The prime minister has urged her cabinet to accept they must abandon hopes of a unilateral power to end the backstop and push for a joint review mechanism with Brussels.
But Ms Leadsom told BBC Radio 5 Live: “The UK cannot be held against its will in a customs arrangement.
“It must be capable for the United Kingdom to decide to leave that customs arrangement and it cannot be something that the European Union can then hold us to.
“And, frankly, it’s because that would be to then fail to fulfil on the will of the people expressed in the referendum and I very much doubt that we would get it through parliament.”
At stake is the fear of pro-Brexit Tories that the UK risks being locked indefinitely into the EU customs union – unable to sign its own trade deals – unless it can end the backstop unilaterally.
Ms Leadsom also rejected the idea of an independent body to review if an alternative solution has been found to avoid Irish border checks – something currently dependent on untested technology.
However, she insisted she was not on the verge of resigning, saying: “I’m sticking in the government to make sure that’s where we get to in the end.”
The Commons leader also dismissed suggestions that she was expecting other ministers to quit, adding: “No I’m not.
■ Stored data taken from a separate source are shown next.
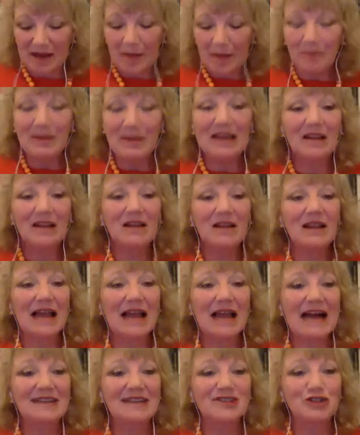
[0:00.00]
middle
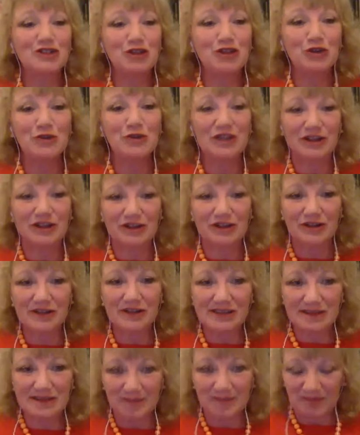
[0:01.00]
class do
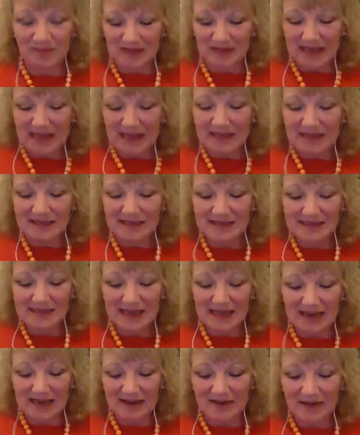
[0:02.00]
gooders
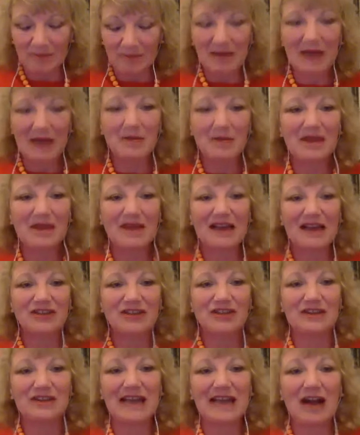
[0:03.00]
decided that maybe they
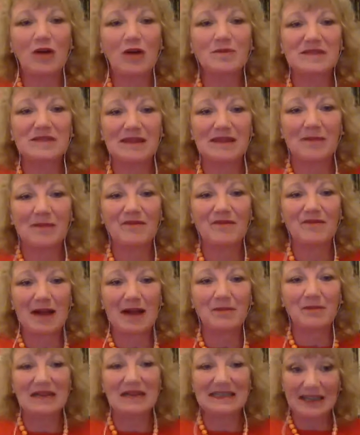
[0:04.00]
should help some
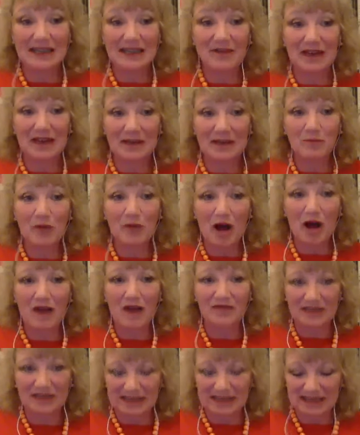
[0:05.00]
families living in
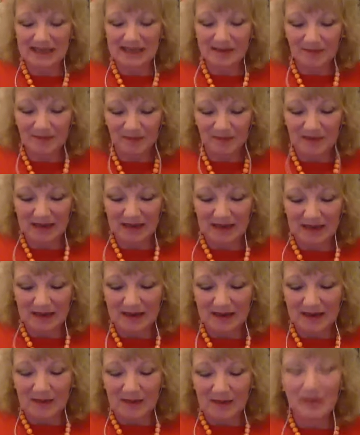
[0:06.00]
poverty
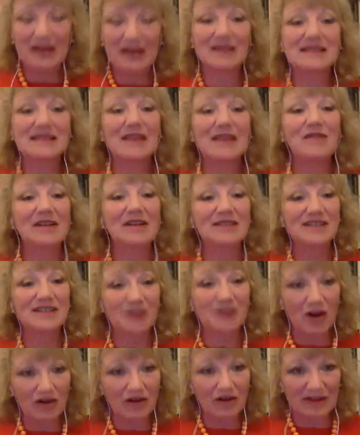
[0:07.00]
because they felt
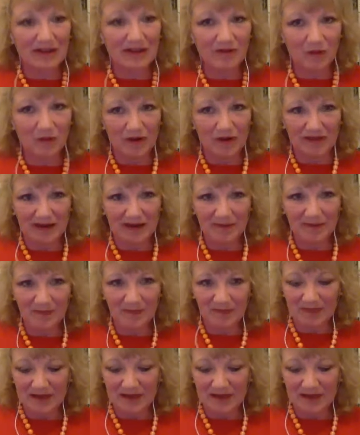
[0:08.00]
sorry for them.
That was a great surprise to me that he [Jo Johnson] resigned.
Nevertheless, the cabinet fightback means the prime minister’s hopes of agreeing an outline deal with her cabinet as early as tomorrow appear to be fading.
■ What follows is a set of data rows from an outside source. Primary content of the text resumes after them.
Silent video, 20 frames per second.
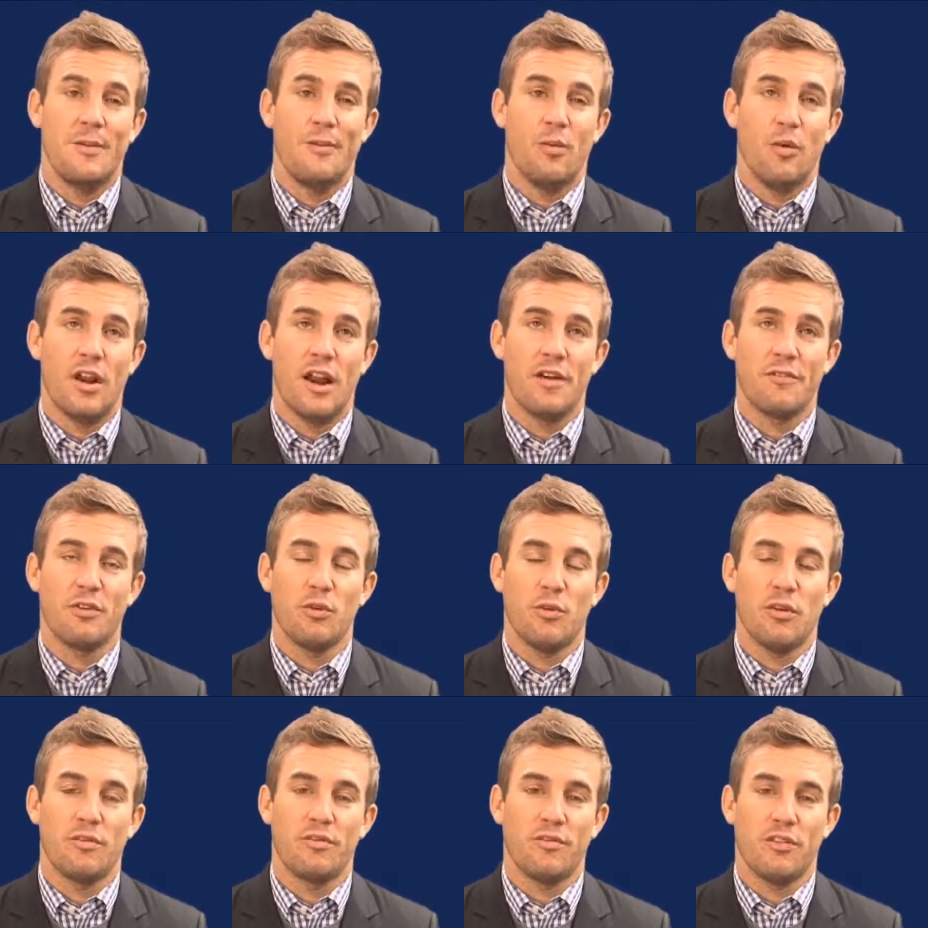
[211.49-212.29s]
What
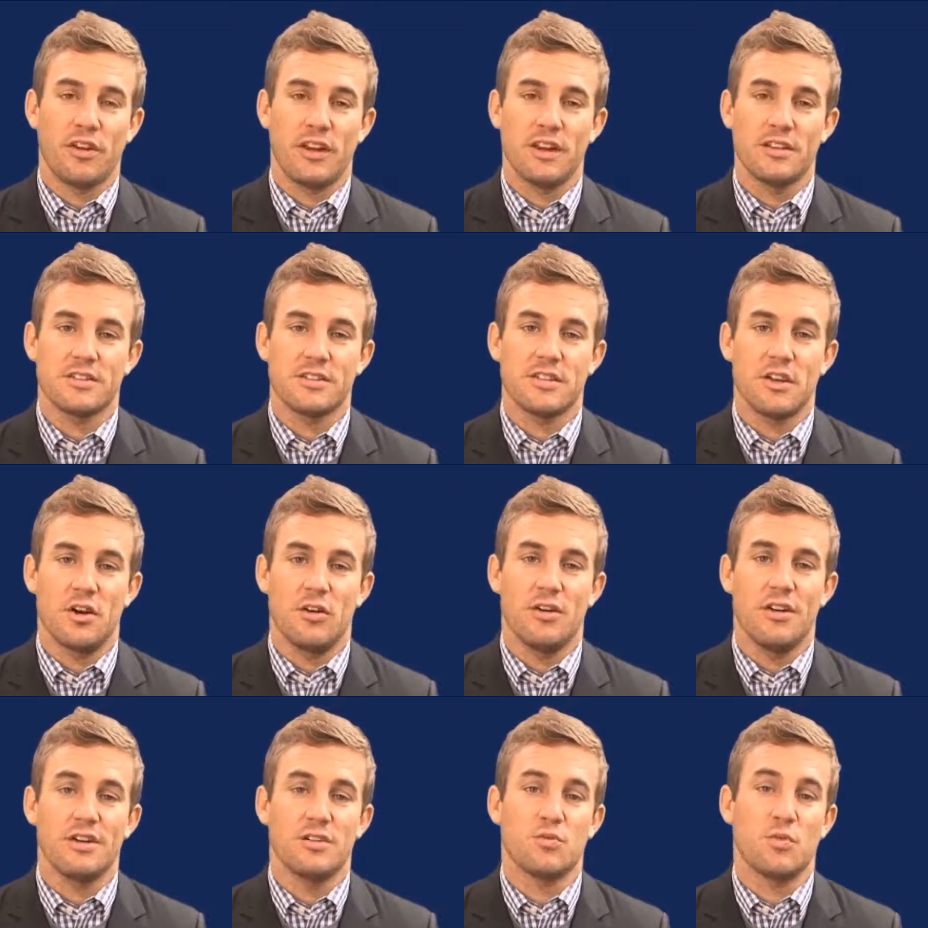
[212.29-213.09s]
everyone forgets,
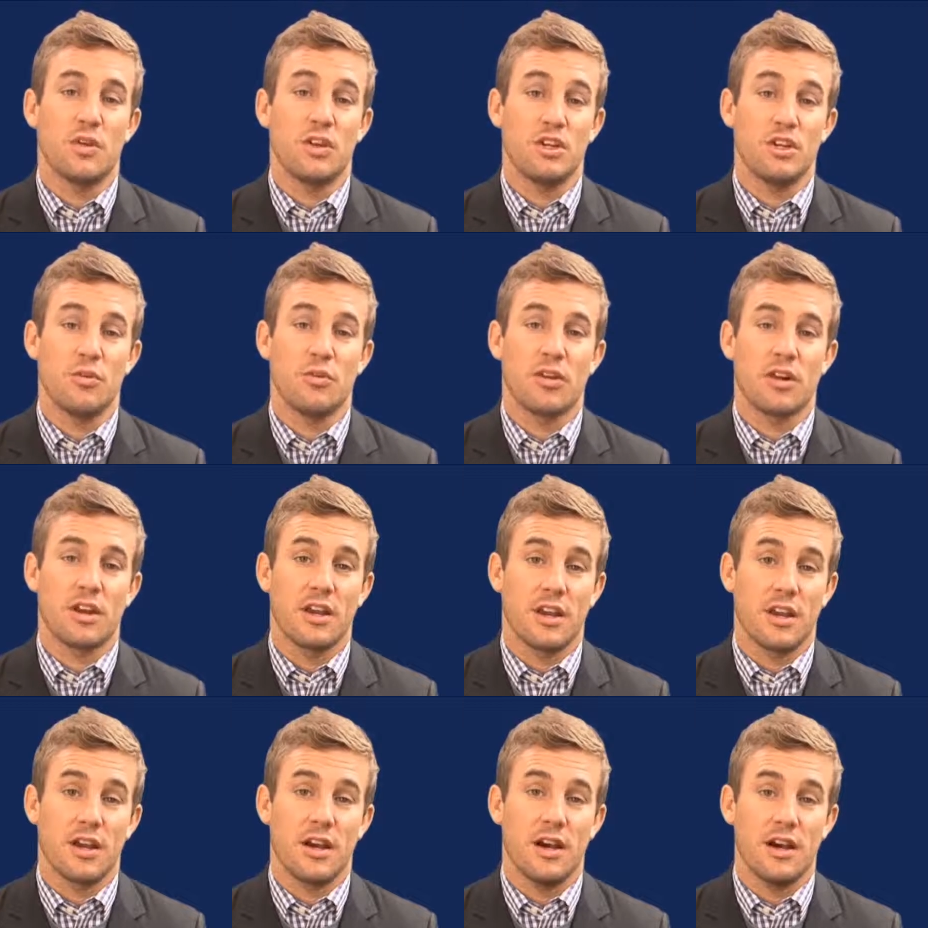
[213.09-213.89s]
though, is when you are
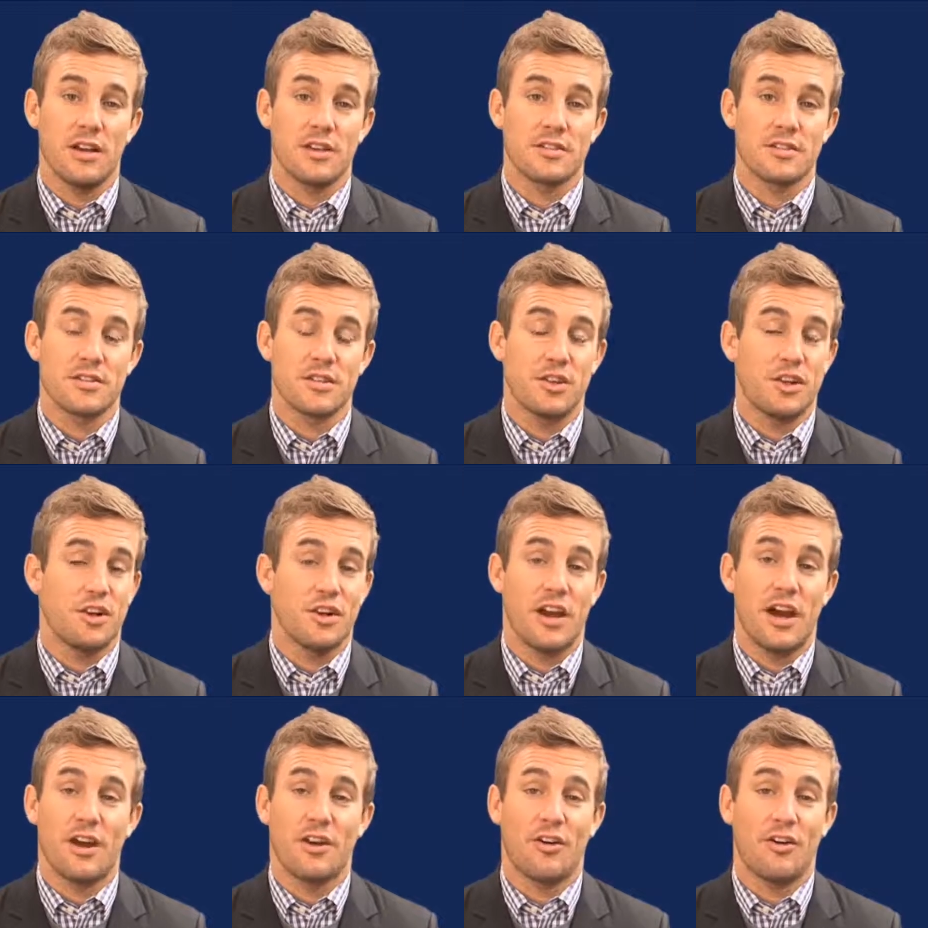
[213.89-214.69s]
concussed, you're
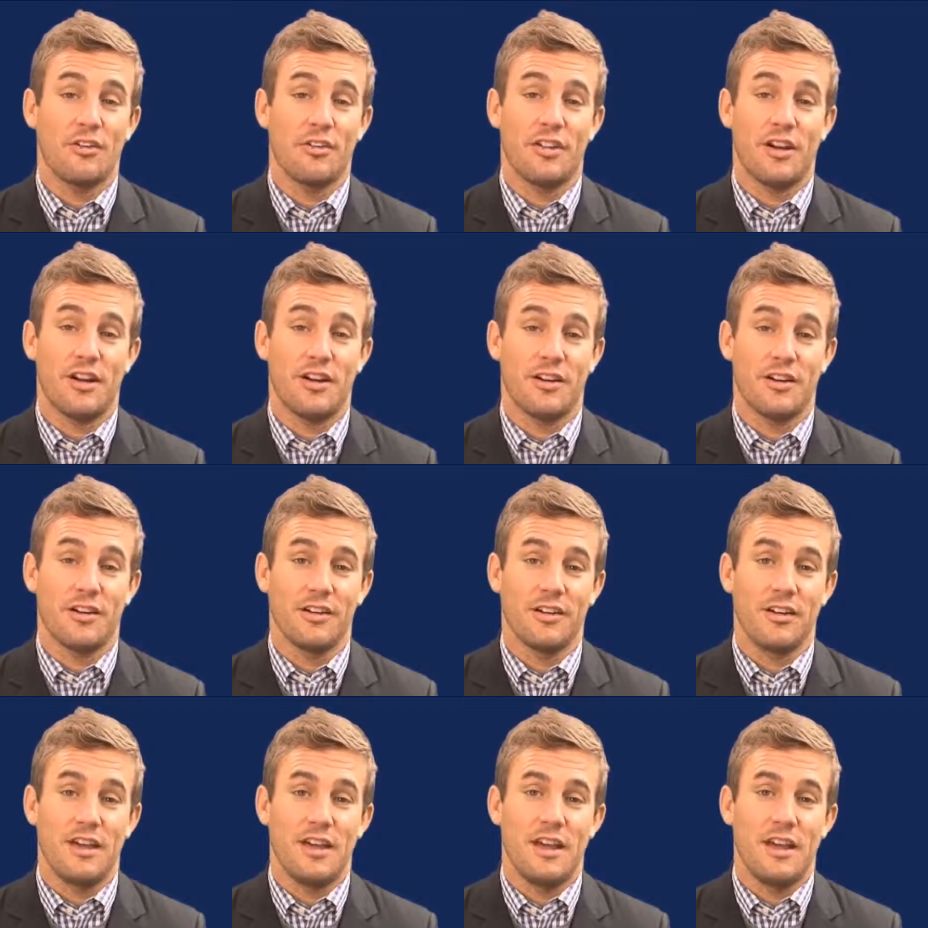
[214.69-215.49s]
not all there.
Senior ministers are also demanding to see full legal advice on the power to be conceded over ending the backstop, after Ms May indicated only a legal summary would be made available.
Meanwhile, EU leaders have also warned that crucial obstacles remain over how to settle future disputes over the Irish border and also over fishing rights.
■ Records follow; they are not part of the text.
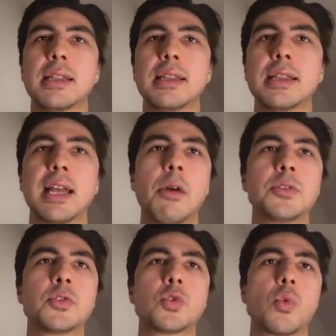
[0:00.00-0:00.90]
that allows
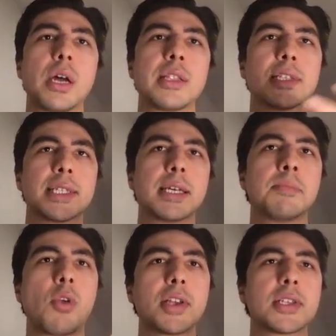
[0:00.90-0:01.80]
you to run
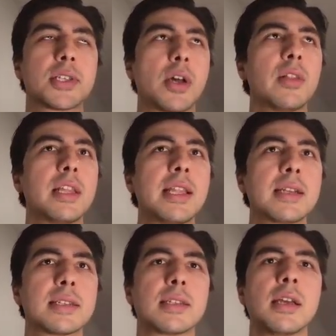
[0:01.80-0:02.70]
sub-processes on
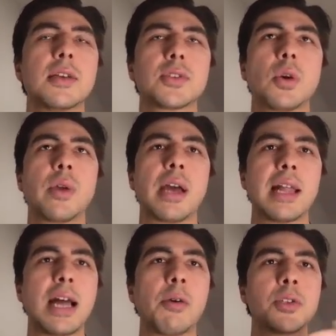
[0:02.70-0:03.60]
Linux. So it
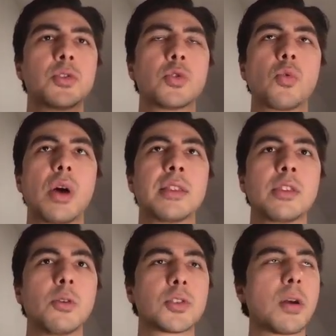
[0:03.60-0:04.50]
allows you to run
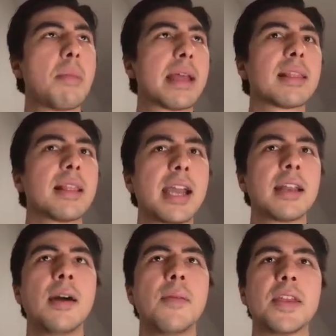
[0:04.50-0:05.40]
those command line
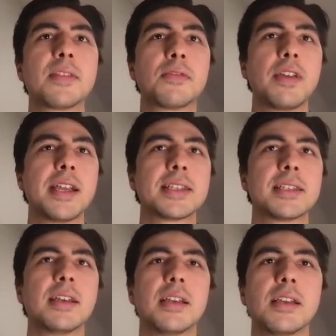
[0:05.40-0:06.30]

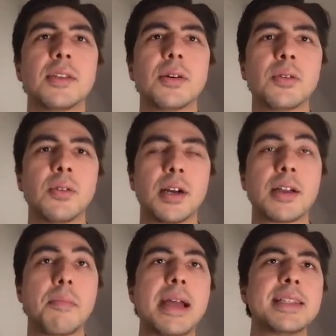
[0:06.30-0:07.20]
interface, you know, uh,
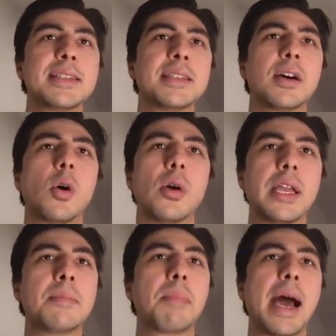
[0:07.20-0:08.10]
commands
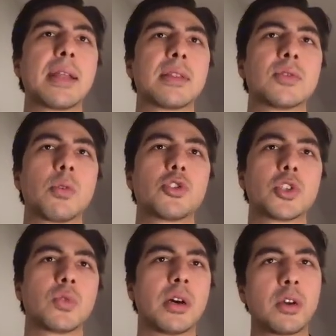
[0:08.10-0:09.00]
in Python. So
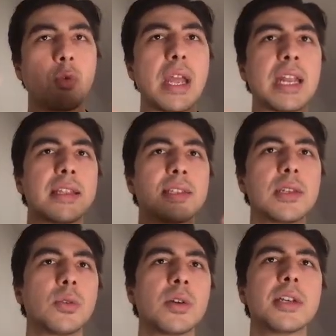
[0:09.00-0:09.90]
just uh, creating this
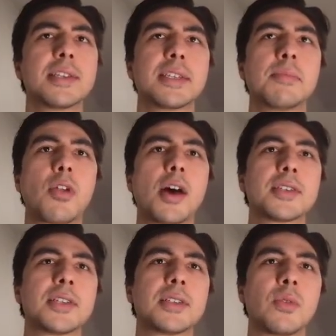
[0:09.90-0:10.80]
new
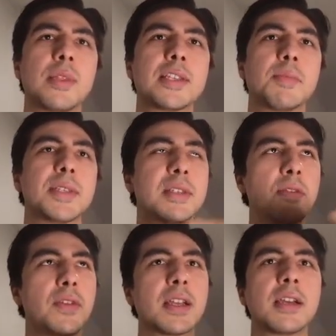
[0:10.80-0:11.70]
subprocess with a
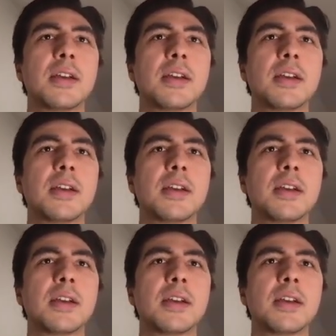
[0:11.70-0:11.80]
specific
Crucially, they are believed to have rejected Britain’s proposal of independent arbitration over ending the backstop, insisting the European Court of Justice must make the decision.
If an outline deal is not agreed by the middle of this week, it is unlikely that an emergency summit to sign it off can be held in November – throwing back a final agreement until the middle of December.
That would leave the UK having to ramp off hugely-expensive no-deal preparations and in danger of being unable to pass all necessary legislation before Brexit day next March.
Damian Hinds, the education secretary, warned cabinet rebels that the EU would not accept the UK being able to end the backstop.
“If you have too hard a line about saying, 'well we must just have a totally unilateral exit, or there's an absolutely fixed, hard end date', that is very, very unlikely that is going to be negotiable with the other side,” he admitted.